Konferenz der EU-Finanzminister und Notenbankchefs in Verona: Ein neues Währungssystem soll einen Abwertungswettlauf gegen die geplante Eurowährung verhindern  ■ Aus Brüssel Christian Rath

Europa bereitet sich auf eine Währungsunion mit wenigen Teilnehmern vor. Immer wichtiger wird daher die Frage, wie das Verhältnis zwischen der neuen Gemeinschaftswährung „Euro“ und den Währungen der übrigen EU- Länder aussehen soll. Am Samstag diskutierten in Verona die Finanzminister und Notenbankchefs der 15 EU-Mitgliedsstaaten über eine Umgestaltung des Europäischen Währungssystems (EWS).

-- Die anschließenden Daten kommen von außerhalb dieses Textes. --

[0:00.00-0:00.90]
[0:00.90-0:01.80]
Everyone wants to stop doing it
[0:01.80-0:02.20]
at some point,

Die neue Währungsarchitektur, „EWS II“ genannt, soll verhindern, daß Wechselkursschwankungen der Outsider-Währungen das Funktionieren des Binnenmarkts belasten. Denn nur wenn auch außerhalb der geplanten Währungsunion Stabilität besteht, können deren Vorteile zum Tragen kommen. Außerdem wird befürchtet, daß die „Outs“ versuchen, sich dadurch Exportvorteile zu erschleichen, indem sie ihre Währungen gezielt abwerten.

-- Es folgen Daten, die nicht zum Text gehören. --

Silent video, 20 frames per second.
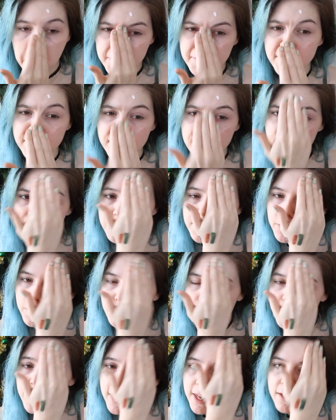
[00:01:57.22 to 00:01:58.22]
Doesn't feel
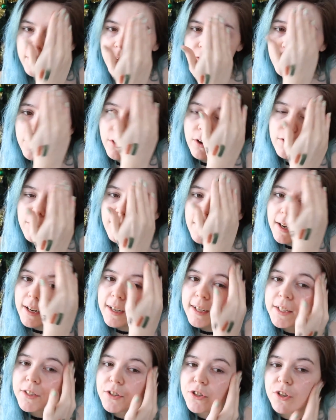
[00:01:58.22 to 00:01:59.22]
weird so
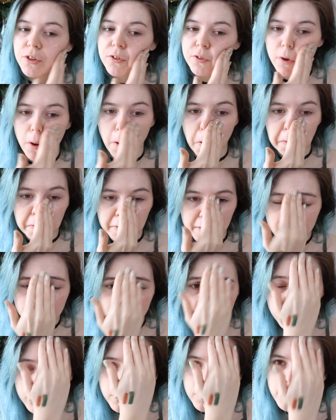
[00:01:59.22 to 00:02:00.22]
far, it just only
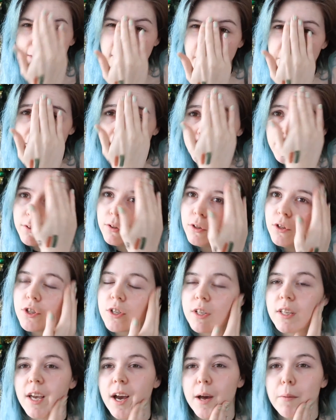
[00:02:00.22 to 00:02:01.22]
feels weird because
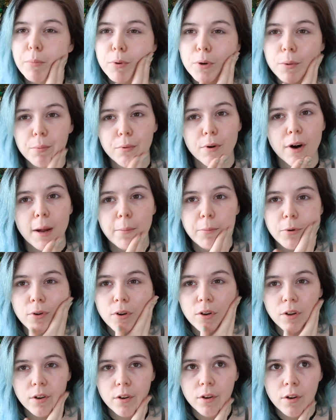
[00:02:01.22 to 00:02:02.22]
usually I put primer
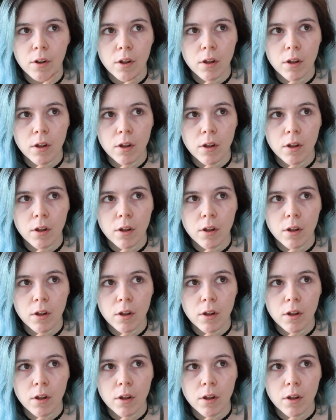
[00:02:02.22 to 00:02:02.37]
on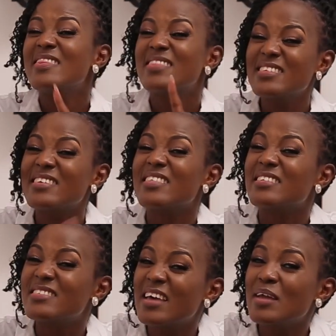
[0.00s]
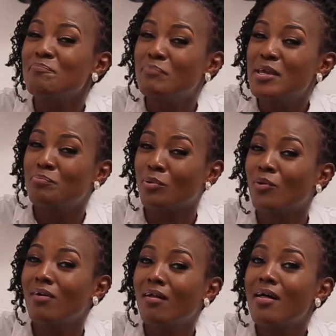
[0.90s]
these are the same
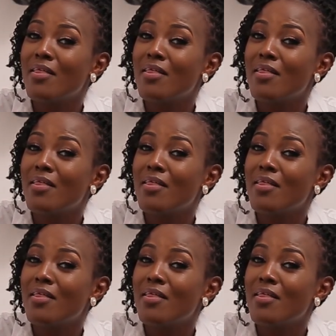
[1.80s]
people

Der in Verona diskutierte Vorschlag sieht daher vor, daß die Outsider-Währungen gegenüber dem Euro nur um einen bestimmten Prozentsatz schwanken dürfen. Drohen die Wechselkurse diese Toleranzgrenze zu erreichen, müßten die Zentralbanken intervenieren. EWS II ähnelt stark dem 1978 von Helmut Schmid und Giscard d'Estaing ausgeheckten ersten EWS. Nur ist bisher der Maßstab, die European Currency Unit (ECU), eine künstliche Einheit, die aus einem gewichteten Durchschnitt der beteiligten Währungen berechnet wird. Im EWS II dagegen steht mit dem Euro eine echte Währung als Anker zur Verfügung. In Verona äußerten sich Großbritannien, Schweden und Finnland kritisch gegenüber diesem vor allem von Deutschland und Frankreich forcierten Modell. Bis zum EU-Gipfel in Florenz Anfang Juni wird sich zeigen, ob sie das EWS II zu Fall bringen oder nur eine Teilnahmepflicht verhindern wollen.

„Niemand kann uns zwingen, an einem neuen EWS teilzunehmen“, erklärte der britische Schatzkanzler Kenneth Clarke. Seit der letzten EWS-Krise im Sommer 1993 hat sich London bereits außerhalb der Währungsschlange positioniert. Clarks massive Ablehnung des Nachfolgemodells dürfte allerdings eher taktische Gründe haben. Vor dem geplanten britischen Referendum will der Schatzkanzler und offene Befürworter einer Währungsunion nicht den Eindruck erwecken, als sei die Regierung bereits festgelegt.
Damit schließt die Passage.